I'm going to start with a disclaimer. I'm really not obsessed with getting stuff, or being recognized, in general, and certainly not for mother's day. Matt's in trouble if he doesn't get me a card for mother's day and my birthday, but really, that's the extent of it. Okay. On with the show.
As I've said before, this week is a little hairy. Boss gone, a few things (I almost typed 'several' -- oops) taking me away from work for a couple of hours at a time, just a lot to juggle. A lot more than I usually do, anyway. I'm quite sure that most of you out there juggle more than I do at your jobs normally. But it's the difference in what we usually handle that's shocking to us, right?
One of the things I sort of forgot about -- mostly because it didn't much matter if I remembered or not -- was that Lizzy's day care planned a 'Mother's Day breakfast' for us this morning. At 9 a.m. Ideally, I drop her off by more like 8:30, but today we were rather late anyway, so it was nearly 9 when we got there. Oh yeah -- a mother's day breakfast.
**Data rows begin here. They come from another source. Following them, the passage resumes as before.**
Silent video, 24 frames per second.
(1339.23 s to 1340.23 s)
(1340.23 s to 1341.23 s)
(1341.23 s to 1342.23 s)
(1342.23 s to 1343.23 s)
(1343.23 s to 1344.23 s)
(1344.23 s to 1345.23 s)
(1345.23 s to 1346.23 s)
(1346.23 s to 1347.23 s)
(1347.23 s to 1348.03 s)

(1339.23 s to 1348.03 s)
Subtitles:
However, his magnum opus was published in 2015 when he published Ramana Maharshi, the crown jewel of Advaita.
Um, er, I'm not hungry, but okay. So all the mothers wait around (probably about 15 of us) in a space that was about 5 feet wide by about 20 feet long, for about 20 minutes, waiting for the lead teacher to show up. Finally, she does, and she organizes the kids into some semblance of rows. They recite a poem, in which each letter of MOTHER stands for something that we mothers are. Don't ask me to repeat what they were. I do recall that some of the words were things that 3- and 4-year-olds have no idea of the meanings of, which totally cracked me up. For instance: E was Earnest. heh. I was more engrossed in the fact that Lizzy was standing at the very back, not terribly interested in chanting the poem, or singing the song, which she knows backwards and forwards because we have it on a "Bob and Larry" (Veggie Tales) CD that's on the regular rotation of Tunes To Drive Your Parents Nuts With On Your Family Commute. ("You Are My Sunshine")
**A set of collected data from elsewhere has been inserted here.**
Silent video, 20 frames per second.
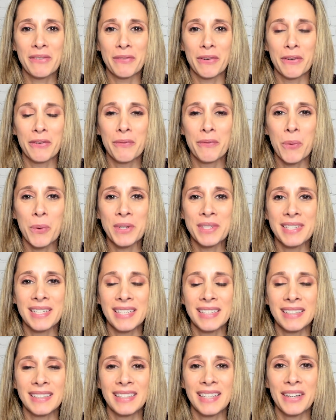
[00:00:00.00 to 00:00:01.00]
for
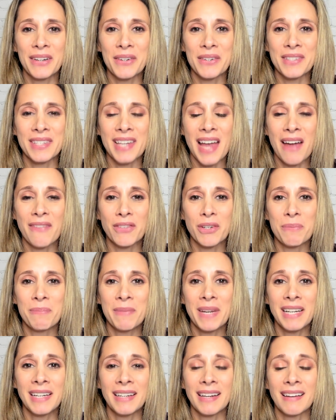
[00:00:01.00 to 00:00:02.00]
14 years
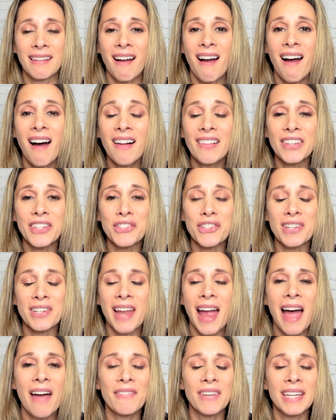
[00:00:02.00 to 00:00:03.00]
after meeting in college
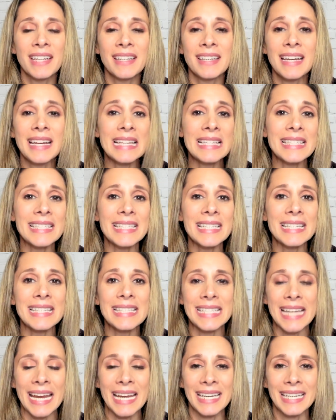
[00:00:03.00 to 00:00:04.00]
and having an
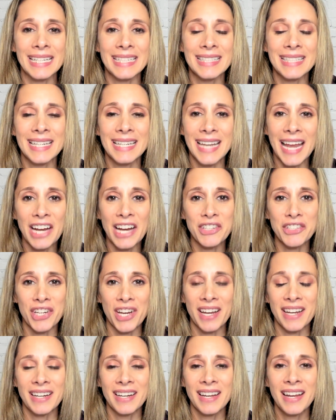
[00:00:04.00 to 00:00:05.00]
instantaneous
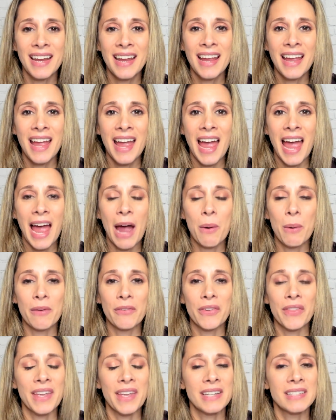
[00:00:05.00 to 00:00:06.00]
connection.
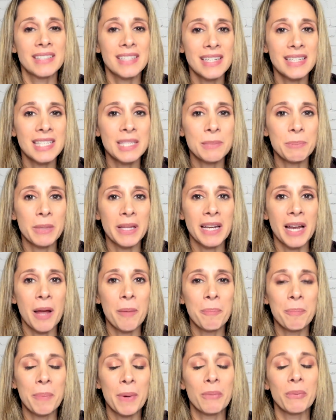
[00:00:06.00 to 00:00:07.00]
However, they did split
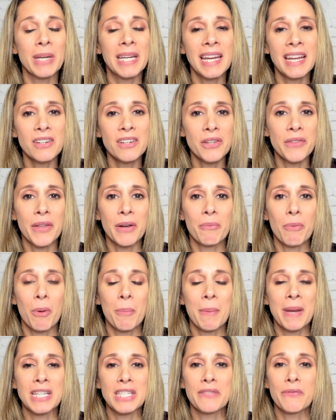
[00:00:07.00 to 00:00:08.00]
up but rekindled their
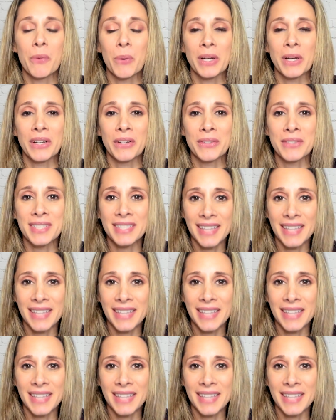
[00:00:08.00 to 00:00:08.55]
romance four years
Afterward, each kid gave his/her mom a flower. The stem of the carnation was breaking, so I broke it off (some stem was still left attached) and put it in Lizzy's cubby area in the hallway. She then threw herself on the floor and wailed for me to give her "her" flower back, with stem. When I convinced her to eat some of the breakfast the day care ladies had thoughtfully made available, she wanted to sit with her friend Sean, who was wedged in between his mom and two or three other kids with moms, against the table that was supporting other little top-heavy treats for the moms. I alternately tried to balance in the roughly 4-inch-by-4-inch space available, then finally gave up and stood a few feet away. Watching the kids stomp through, spilling red juice on the floor, watching the candy swans on the table tip over and shower the little heads with Hershey's Kisses periodically, watching a little girl attempt to share a waffle with Lizzy when Lizzy wanted a waffle but they were all gone (Lizzy refused it, and put it back on the girl's plate repeatedly -- there's no fun like watching another mom try to explain to her same-aged tot why my child is refusing her kind gesture!). Watching the clock, knowing that I have roughly 5 1/2 more things to do at work today than I have time for, yet here I am, at a mother's day breakfast, not eating, not sitting with my kid and generally experiencing what it's sometimes like to be a mother.
But it was very sweet of the day care ladies. They are gems. I love Lizzy's day care.
Happy Mother's Day, to all of us. Because if we're not moms, we've got moms, or we act momlike sometimes... Oh, never mind. Happy day, anyway.